Data excerpts Block Start

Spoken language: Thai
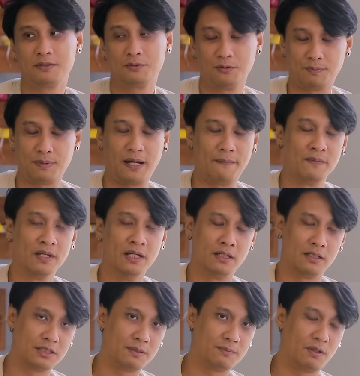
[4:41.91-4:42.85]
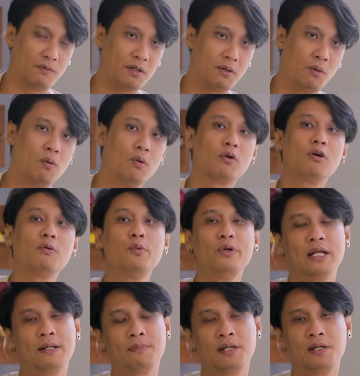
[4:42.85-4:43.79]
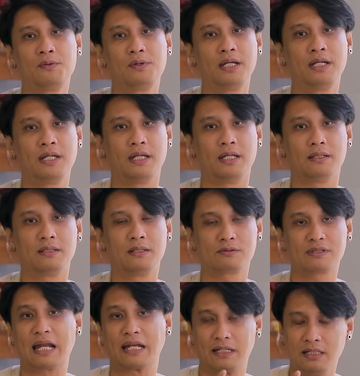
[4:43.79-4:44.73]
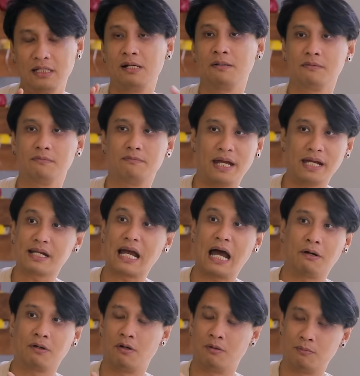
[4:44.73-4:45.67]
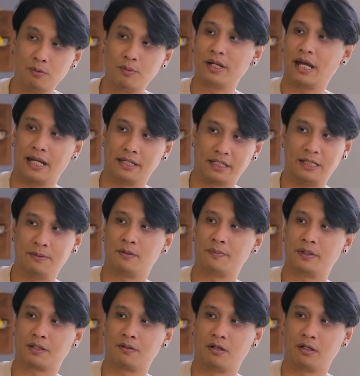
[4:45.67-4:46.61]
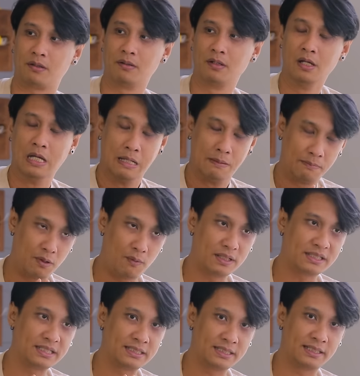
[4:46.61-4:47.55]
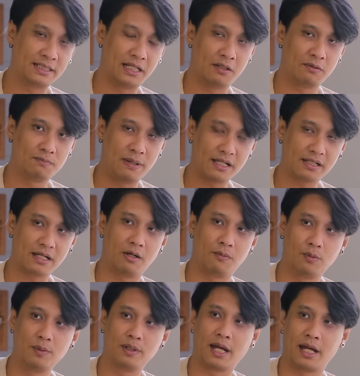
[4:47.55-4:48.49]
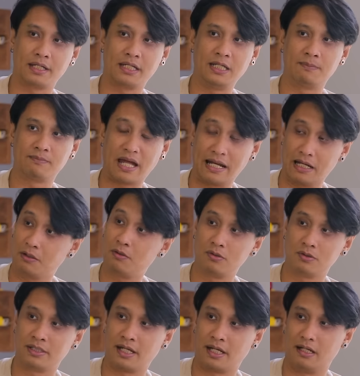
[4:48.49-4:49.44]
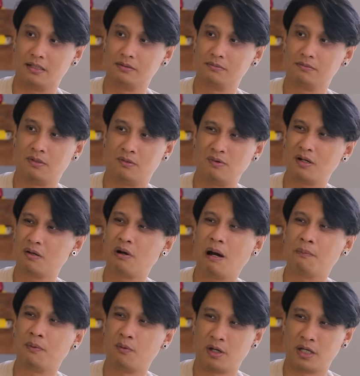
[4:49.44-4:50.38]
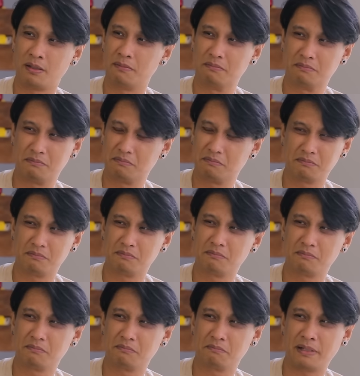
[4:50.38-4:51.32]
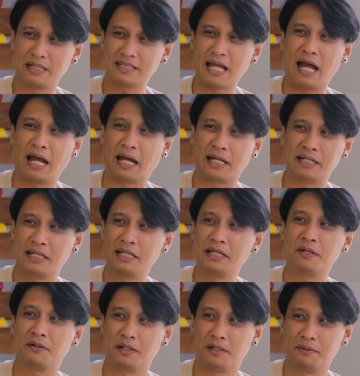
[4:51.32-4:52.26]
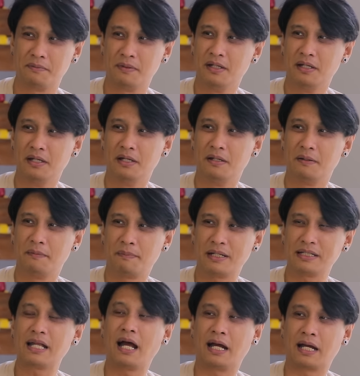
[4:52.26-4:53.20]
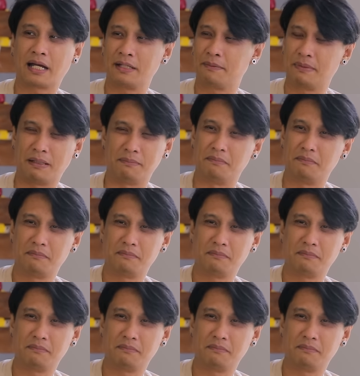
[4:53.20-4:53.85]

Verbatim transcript: ถูกปะเราจะบอกว่าโอ้ก็บุรีรัมมันรวยนี่เราตัดเรื่องแบ็กกราวของผู้บริหารทีมออกไปก่อนเพราะว่าจริงๆ แล้วแบ็กกราวผู้บริหารทีมแต่ละคนน่ะผมว่าความรวยไม่เท่ากันไม่ต่างกันนิดหน่อยเอาไม่ต่างกันไม่ต่างกันแบบ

Data excerpts Block End

*Work required*: In transcribing the listing, keep each word as it is and drop the pictures.

*Response to the exercise*:
Spoken language: Thai
[4:41.91-4:42.85]
[4:42.85-4:43.79]
[4:43.79-4:44.73]
[4:44.73-4:45.67]
[4:45.67-4:46.61]
[4:46.61-4:47.55]
[4:47.55-4:48.49]
[4:48.49-4:49.44]
[4:49.44-4:50.38]
[4:50.38-4:51.32]
[4:51.32-4:52.26]
[4:52.26-4:53.20]
[4:53.20-4:53.85]

Verbatim transcript: ถูกปะเราจะบอกว่าโอ้ก็บุรีรัมมันรวยนี่เราตัดเรื่องแบ็กกราวของผู้บริหารทีมออกไปก่อนเพราะว่าจริงๆ แล้วแบ็กกราวผู้บริหารทีมแต่ละคนน่ะผมว่าความรวยไม่เท่ากันไม่ต่างกันนิดหน่อยเอาไม่ต่างกันไม่ต่างกันแบบ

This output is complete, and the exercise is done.